» Assignment
Please print every record below exactly as it appears, but leave out the pictures.

_ _ _ _ _ _ _

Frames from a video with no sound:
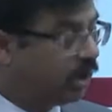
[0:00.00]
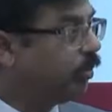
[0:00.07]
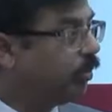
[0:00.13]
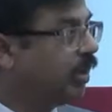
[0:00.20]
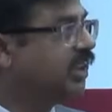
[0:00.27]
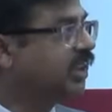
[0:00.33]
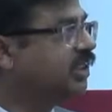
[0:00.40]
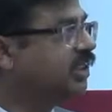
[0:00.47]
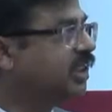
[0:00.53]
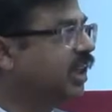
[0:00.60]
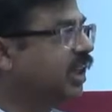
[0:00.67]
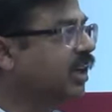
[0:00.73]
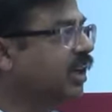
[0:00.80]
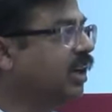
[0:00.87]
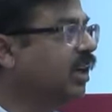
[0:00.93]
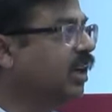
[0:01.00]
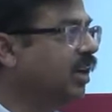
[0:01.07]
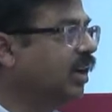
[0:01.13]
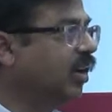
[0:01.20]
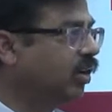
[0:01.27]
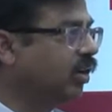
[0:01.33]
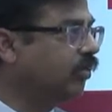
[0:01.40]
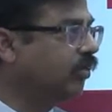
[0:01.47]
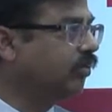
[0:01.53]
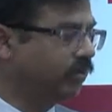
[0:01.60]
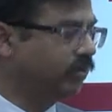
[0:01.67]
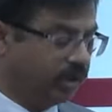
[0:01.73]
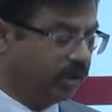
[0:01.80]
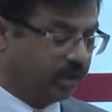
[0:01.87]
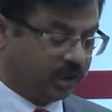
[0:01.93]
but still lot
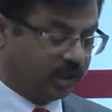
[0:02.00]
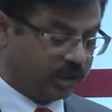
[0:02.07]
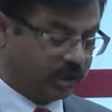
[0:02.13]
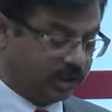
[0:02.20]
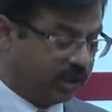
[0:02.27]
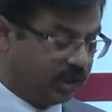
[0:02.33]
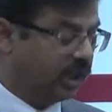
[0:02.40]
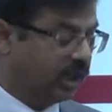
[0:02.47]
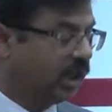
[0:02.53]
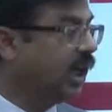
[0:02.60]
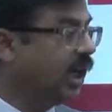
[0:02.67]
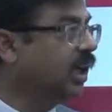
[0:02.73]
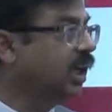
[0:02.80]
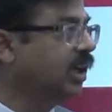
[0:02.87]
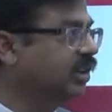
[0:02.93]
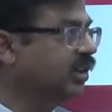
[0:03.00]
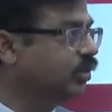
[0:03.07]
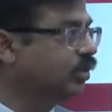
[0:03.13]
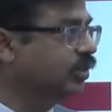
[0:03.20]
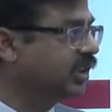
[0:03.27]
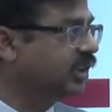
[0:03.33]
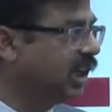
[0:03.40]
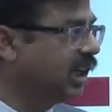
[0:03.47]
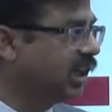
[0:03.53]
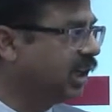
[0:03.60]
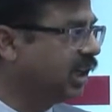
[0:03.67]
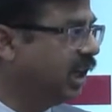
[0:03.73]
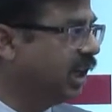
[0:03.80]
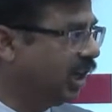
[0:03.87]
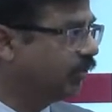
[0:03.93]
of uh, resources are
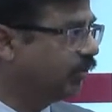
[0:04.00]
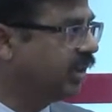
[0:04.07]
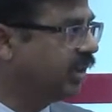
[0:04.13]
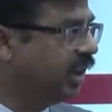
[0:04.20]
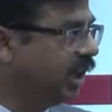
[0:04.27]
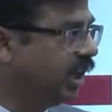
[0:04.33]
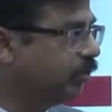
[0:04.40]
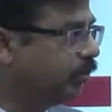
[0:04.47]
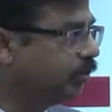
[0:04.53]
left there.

_ _ _ _ _ _ _

» Output for this task
Frames from a video with no sound:
[0:00.00]
[0:00.07]
[0:00.13]
[0:00.20]
[0:00.27]
[0:00.33]
[0:00.40]
[0:00.47]
[0:00.53]
[0:00.60]
[0:00.67]
[0:00.73]
[0:00.80]
[0:00.87]
[0:00.93]
[0:01.00]
[0:01.07]
[0:01.13]
[0:01.20]
[0:01.27]
[0:01.33]
[0:01.40]
[0:01.47]
[0:01.53]
[0:01.60]
[0:01.67]
[0:01.73]
[0:01.80]
[0:01.87]
[0:01.93]
but still lot
[0:02.00]
[0:02.07]
[0:02.13]
[0:02.20]
[0:02.27]
[0:02.33]
[0:02.40]
[0:02.47]
[0:02.53]
[0:02.60]
[0:02.67]
[0:02.73]
[0:02.80]
[0:02.87]
[0:02.93]
[0:03.00]
[0:03.07]
[0:03.13]
[0:03.20]
[0:03.27]
[0:03.33]
[0:03.40]
[0:03.47]
[0:03.53]
[0:03.60]
[0:03.67]
[0:03.73]
[0:03.80]
[0:03.87]
[0:03.93]
of uh, resources are
[0:04.00]
[0:04.07]
[0:04.13]
[0:04.20]
[0:04.27]
[0:04.33]
[0:04.40]
[0:04.47]
[0:04.53]
left there.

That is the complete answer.